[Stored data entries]
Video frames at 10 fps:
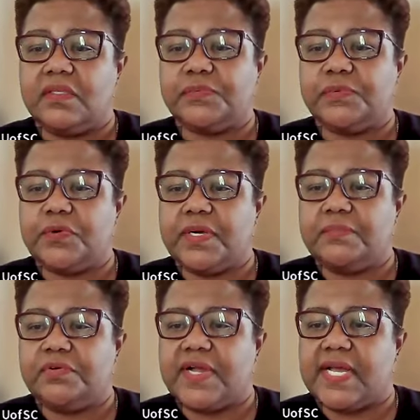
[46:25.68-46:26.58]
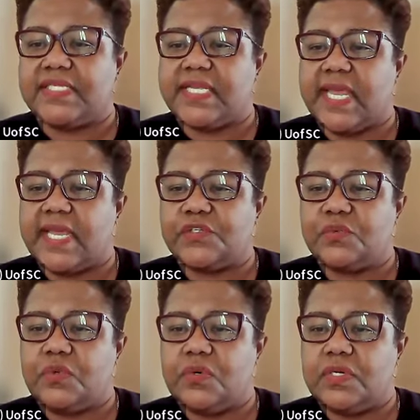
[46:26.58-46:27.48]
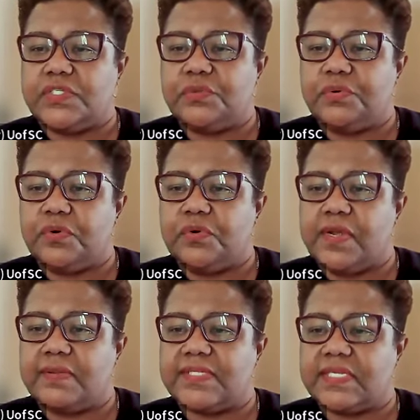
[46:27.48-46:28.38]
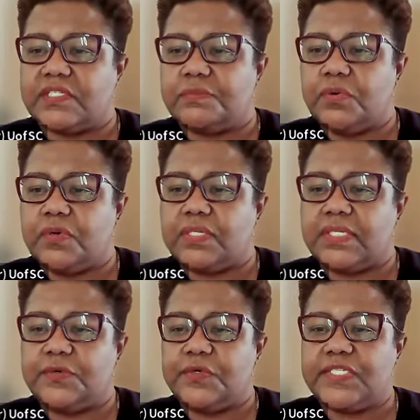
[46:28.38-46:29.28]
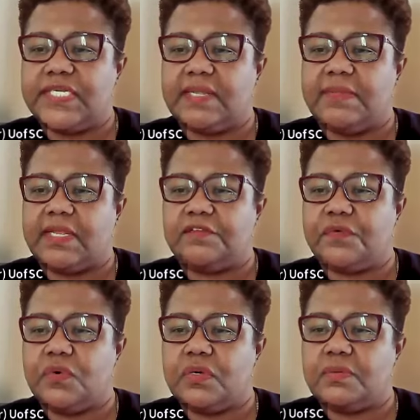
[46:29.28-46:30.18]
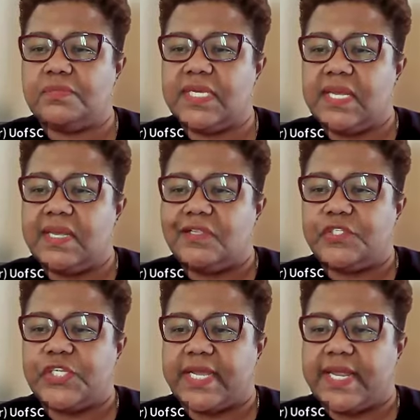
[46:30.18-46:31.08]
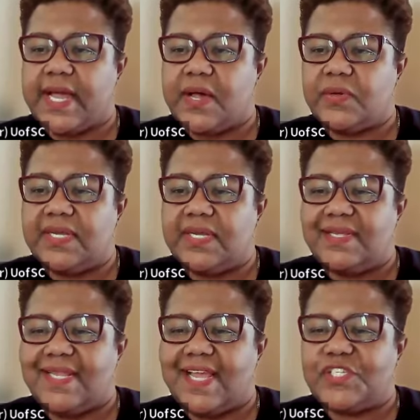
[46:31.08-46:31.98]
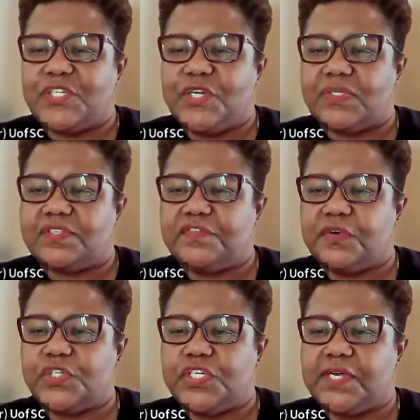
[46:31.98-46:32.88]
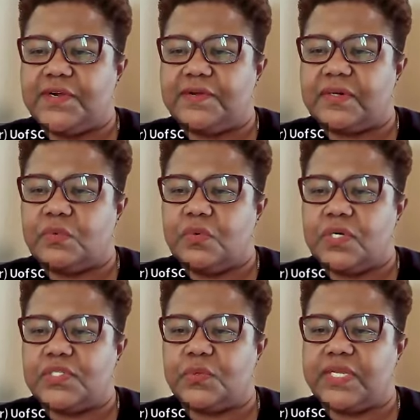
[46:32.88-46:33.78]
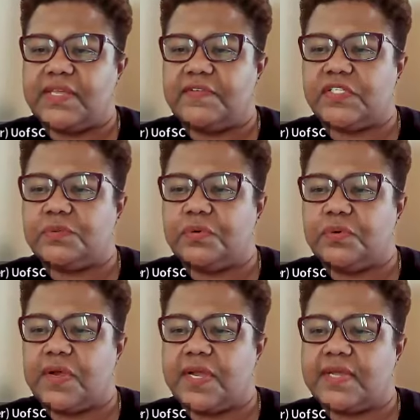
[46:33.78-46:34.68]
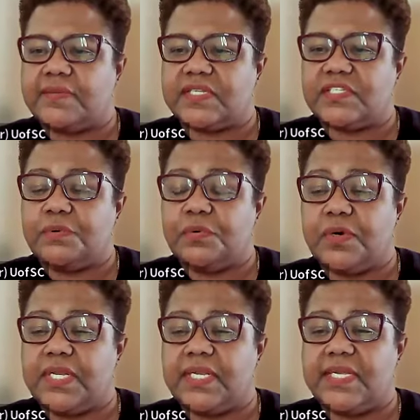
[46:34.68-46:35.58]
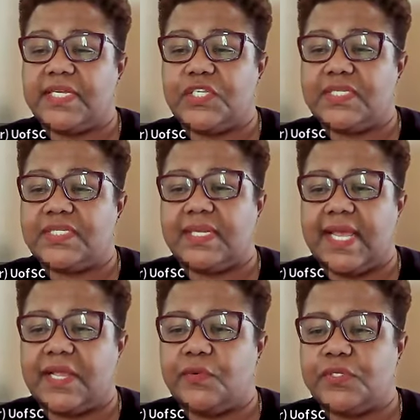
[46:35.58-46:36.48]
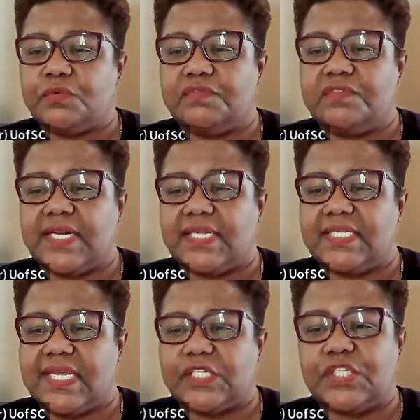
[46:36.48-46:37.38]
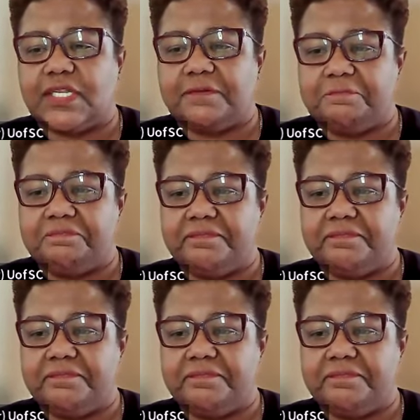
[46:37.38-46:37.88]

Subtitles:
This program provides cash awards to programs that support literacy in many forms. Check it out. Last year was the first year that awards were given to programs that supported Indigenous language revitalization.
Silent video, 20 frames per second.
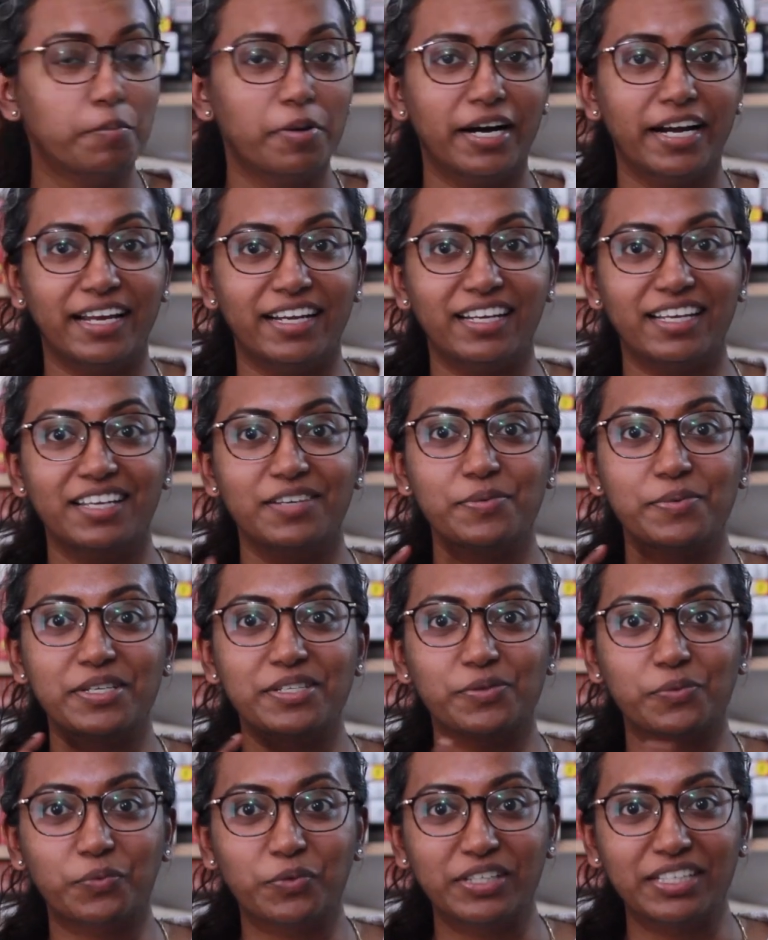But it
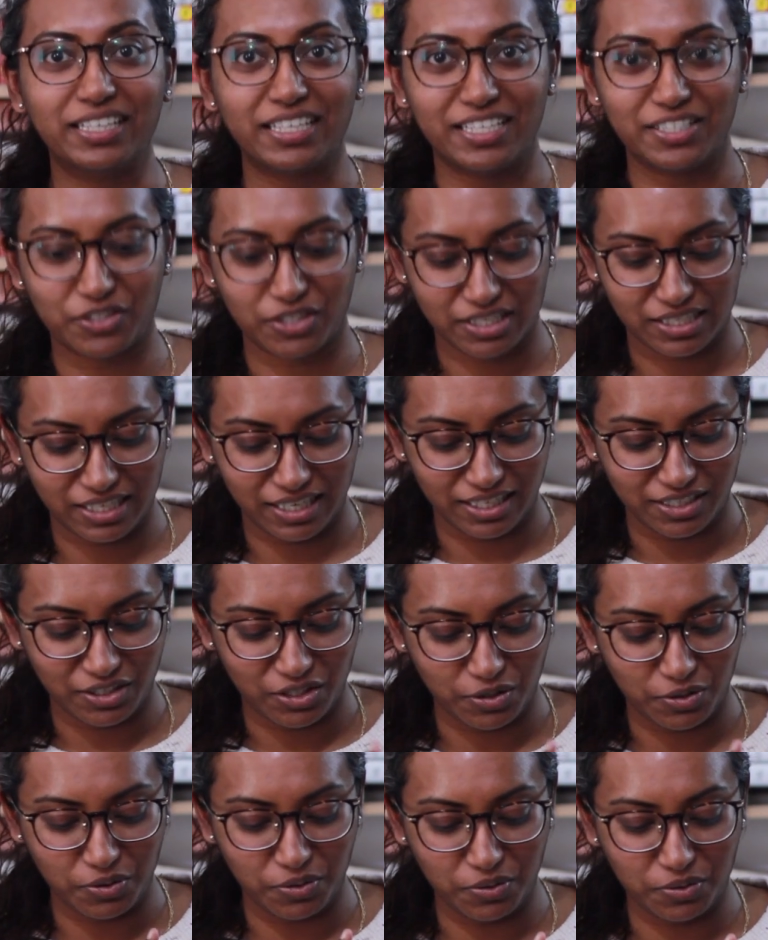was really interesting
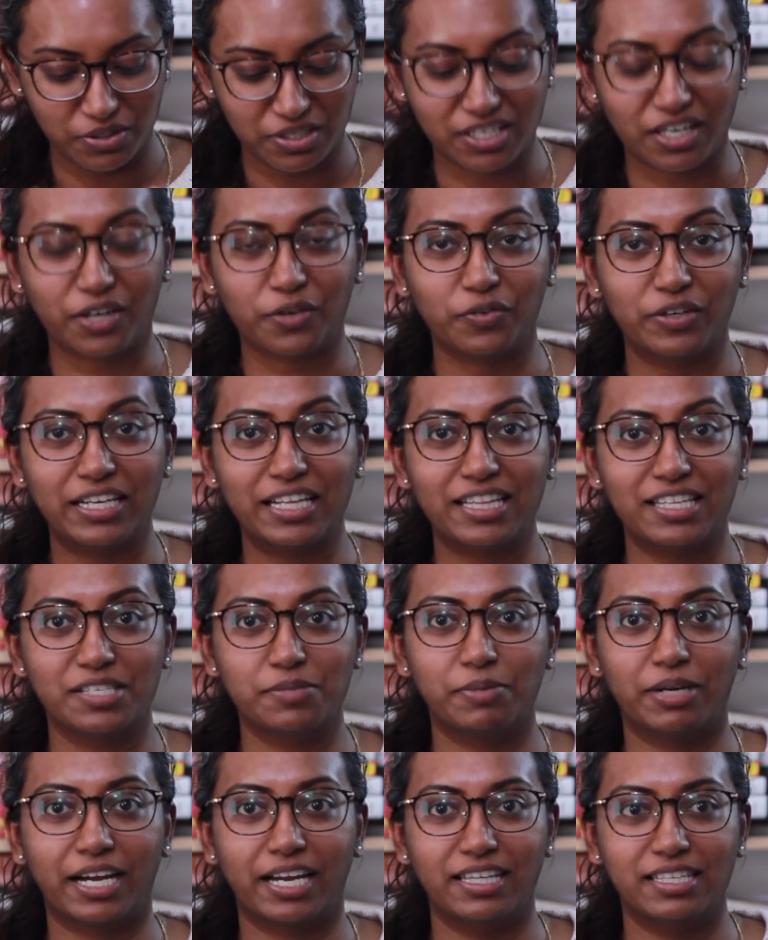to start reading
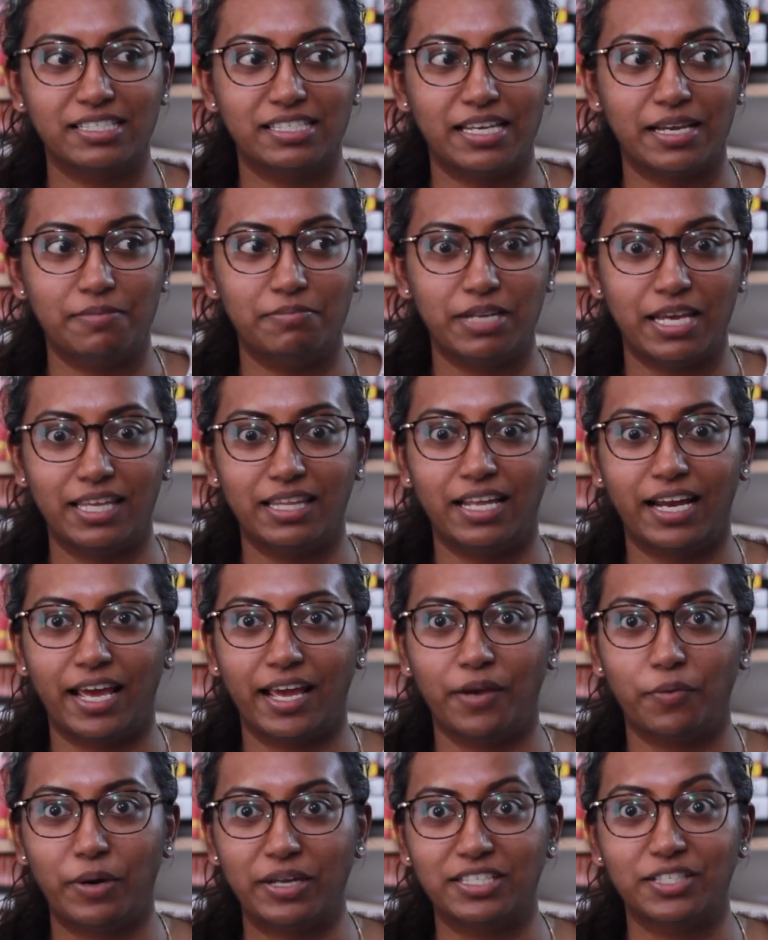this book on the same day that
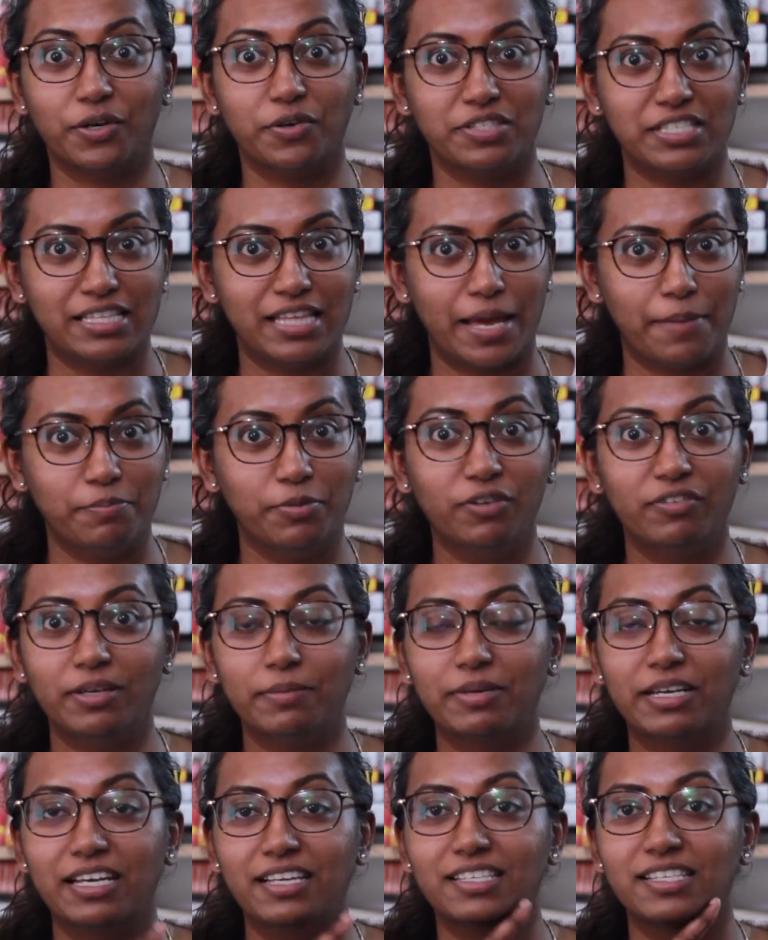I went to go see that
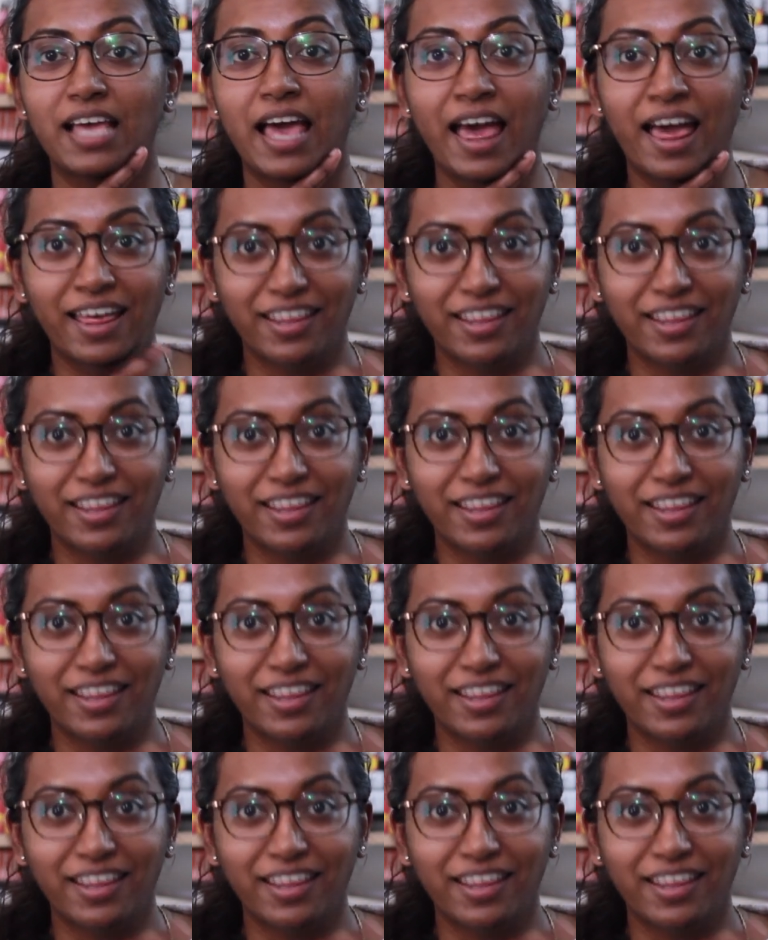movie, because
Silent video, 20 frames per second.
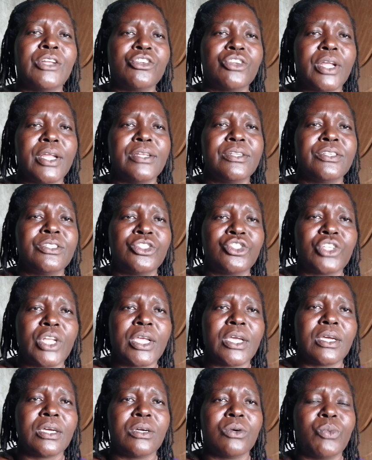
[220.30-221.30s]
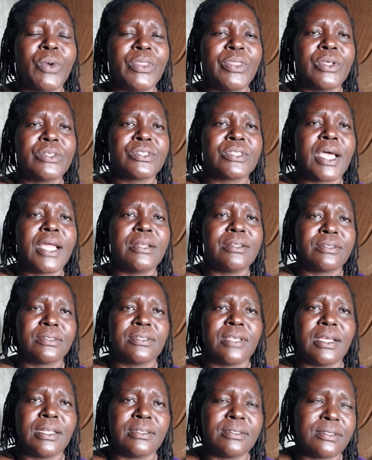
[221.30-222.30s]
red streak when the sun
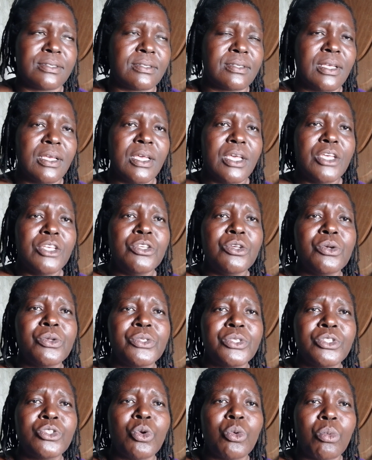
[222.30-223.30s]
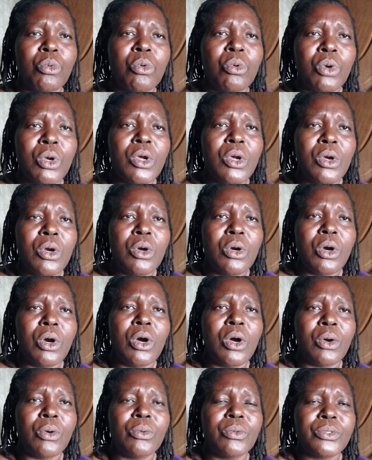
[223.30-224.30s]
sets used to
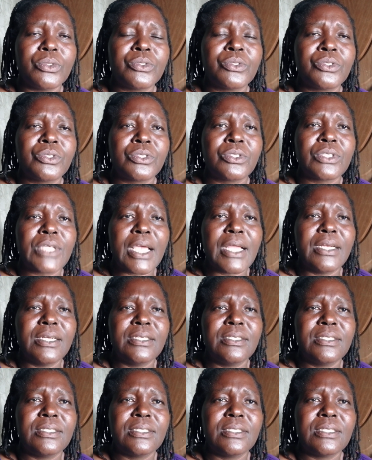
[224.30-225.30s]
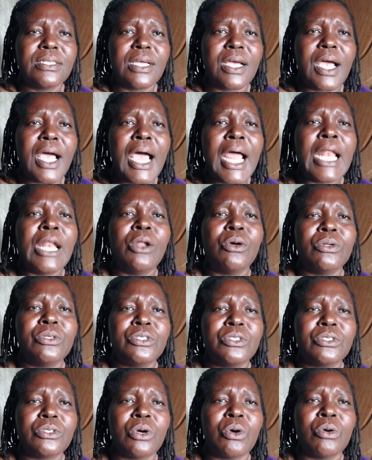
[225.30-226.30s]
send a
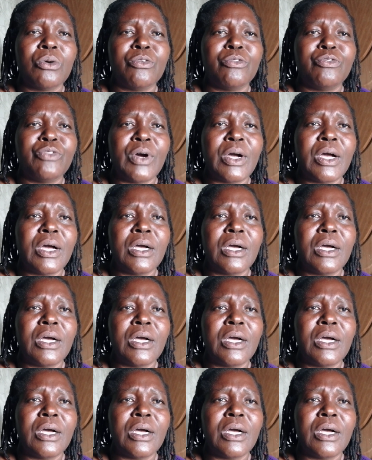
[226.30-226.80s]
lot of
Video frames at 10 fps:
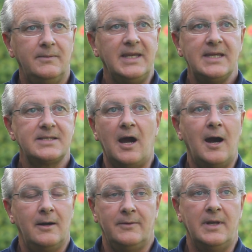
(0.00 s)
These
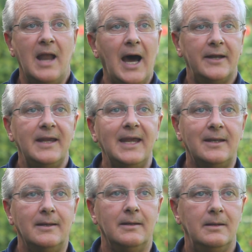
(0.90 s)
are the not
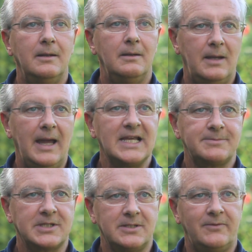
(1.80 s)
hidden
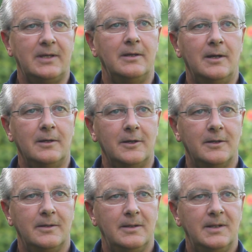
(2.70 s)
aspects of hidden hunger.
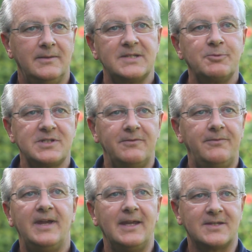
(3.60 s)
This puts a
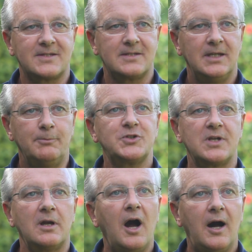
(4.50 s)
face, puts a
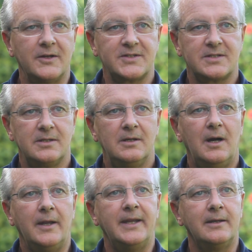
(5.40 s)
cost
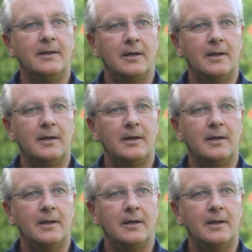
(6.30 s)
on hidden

- [Task objective]: Transcribe all of the entries word for word, but skip any pictures they contain.

- [Task output]:
Video frames at 10 fps:
[46:25.68-46:26.58]
[46:26.58-46:27.48]
[46:27.48-46:28.38]
[46:28.38-46:29.28]
[46:29.28-46:30.18]
[46:30.18-46:31.08]
[46:31.08-46:31.98]
[46:31.98-46:32.88]
[46:32.88-46:33.78]
[46:33.78-46:34.68]
[46:34.68-46:35.58]
[46:35.58-46:36.48]
[46:36.48-46:37.38]
[46:37.38-46:37.88]

Subtitles:
This program provides cash awards to programs that support literacy in many forms. Check it out. Last year was the first year that awards were given to programs that supported Indigenous language revitalization.
Silent video, 20 frames per second.
But it
was really interesting
to start reading
this book on the same day that
I went to go see that
movie, because
Silent video, 20 frames per second.
[220.30-221.30s]
[221.30-222.30s]
red streak when the sun
[222.30-223.30s]
[223.30-224.30s]
sets used to
[224.30-225.30s]
[225.30-226.30s]
send a
[226.30-226.80s]
lot of
Video frames at 10 fps:
(0.00 s)
These
(0.90 s)
are the not
(1.80 s)
hidden
(2.70 s)
aspects of hidden hunger.
(3.60 s)
This puts a
(4.50 s)
face, puts a
(5.40 s)
cost
(6.30 s)
on hidden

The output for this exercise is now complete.